Friday, November 25, 2016

Can coexistence theories coexist?

These days, the term ‘niche’ manages to cover both incredibly vague and incredibly specific ideas. All the many ways of thinking about an organism’s niche fill the literature, with various degrees of inter-connection and non-independence. The two dominant descriptions in modern ecology (last 30 years or so) are from ‘contemporary niche theory’ and ‘modern coexistence theory’. Contemporary niche theory is developed from consumer-resource theory, where organisms' interactions occur via usage of shared resources. (Though it has expanded to incorporate predators, mutualists, etc), Analytical tools such as ZNGIs and R* values can be used to predict the likelihood of coexistence (e.g. Tilman 1981, Chase & Leibold 2003). Modern coexistence theory is rooted in Peter Chesson’s 2000 ARES review (and earlier work), and describes coexistence in terms of fitness and niche components that allow positive population growth.

On the surface these two theories share many conceptual similarities, particularly the focus on measuring niche overlap for coexistence. [Chesson’s original work explicitly connects the R* values from Tilman’s work to species’ fitnesses in his framework as well]. But as a new article in Ecological Monographs points out, the two theories are separated in the literature and in practice. The divergence started with their theoretical foundations: niche theory relied on consumer-resource models and explicit, mechanistic understanding of organisms’ resource usage, while coexistence theory was presented in terms of Lotka-Volterra competition models and so phenomenological (e.g. the mechanisms determining competition coefficients values are not directly measured). The authors note, “This trade-off between mechanistic precision (e.g. which resources are regulating coexistence?) and phenomenological accuracy (e.g. can they coexist?) has been inherited by the two frameworks….”

There are strengths and weaknesses to both approaches, and both have been used in important ecological studies. So it's surprising that they are rarely mentioned in the same breathe. Letten et al. answer an important question: when directly compared, can we translate the concepts and terms from contemporary niche theory into modern coexistence theory and vice versa?

Background - when is coexistence expected? 
Contemporary niche theory (CNT) (for the simplest case of two limiting resources): for each species, you must know the consumption or impact they have on each resource; the ratio at which the two resources are supplied, and the ZNGIs (zero net growth isoclines, which delimit the resource conditions a species can grow in).
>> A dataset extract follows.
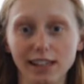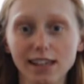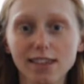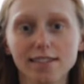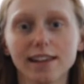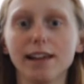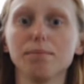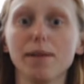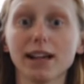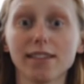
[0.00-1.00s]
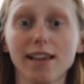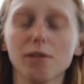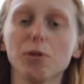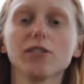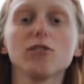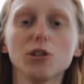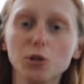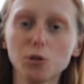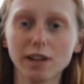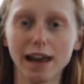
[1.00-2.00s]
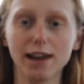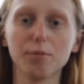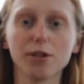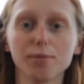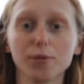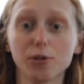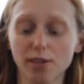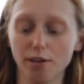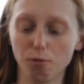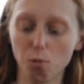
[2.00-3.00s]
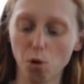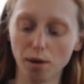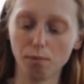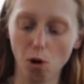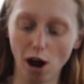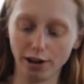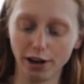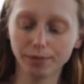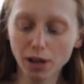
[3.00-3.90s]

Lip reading: yeast and mix it with 2 tablespoons of warm water.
Coexistence occurs when the species are better competitors for different resources, when each species has a greater impact on their more limiting resource, and when the supply ratio of the two resources doesn’t favour one species over the other. (simple!)

For modern coexistence theory (MCT), stable coexistence occurs when the combination of fitness differences and niche differences between species allow both species to maintain positive per capita growth rates. As niche overlap decreases, increasingly small fitness differences are necessary for coexistence.

Fig 1, from Letten et al. The criteria for coexistence under modern coexistence theory (a) and contemporary niche theory (b).  In (a), f1 and f2 reflect species' fitnesses. In (b) "coexistence of two species competing for two substitutable resources depends on three criteria: intersecting ZNGIs (solid red and blue lines connecting the x- and y-axes); each species having a greater impact on the resource from which it most benefits (impact vectors denoted by the red and blue arrows); and a resource supply ratio that is intermediate to the inverse of the impact vectors (dashed red and blue lines)."

So how do these two descriptions of coexistence relate to each other? Letten et al. demonstrate that:
1) Changing the supply rates of resources (for CNT) impacts the fitness ratio (equalizing term in MCT). This is a nice illustration of how the environment affects the fitness ratios of species in MCT.

2) Increasing overlap of the impact niche between two species under CNT is consistent with increasing overlap of modern coexistence theory's niche too. When two species have similar impacts on their resources, there should be very high niche overlap (weak stabilizing term) under MCT too.

3) When two species' ZNGI area converge (i.e. the conditions necessary for positive growth rates), it affects both the stabilizing and equalizing terms in MCT. However, this has little meaningful effect on coexistence (since niche overlap increases, but fitness differences decrease as well).

This is a helpful advance because Letten et al. make these two frameworks speak the same (mathematical) language. Further, this connects a phenomological framework with a (more) mechanistic one. The stabilizing-equalizing concept framework (MCT) has been incredibly useful as a way of understanding why we see coexistence, but it is not meant to predict coexistence in new environments/with new combinations of species. On the other hand, contemporary niche theory can be predictive, but is unwieldy and information intensive. One way forward may be this: reconciling the similarities in how both frameworks think about coexistence.

Letten, Andrew D., Ke, Po-Ju, Fukami, Tadashi. 2016. Linking modern coexistence theory and contemporary niche theory. Ecological Monographs: 557-7015. http://dx.doi.org/10.1002/ecm.1242
(This is a monograph for a reason, so I am just covering the major points Letten et al provide in the paper. It's definitely worth a careful read as well!).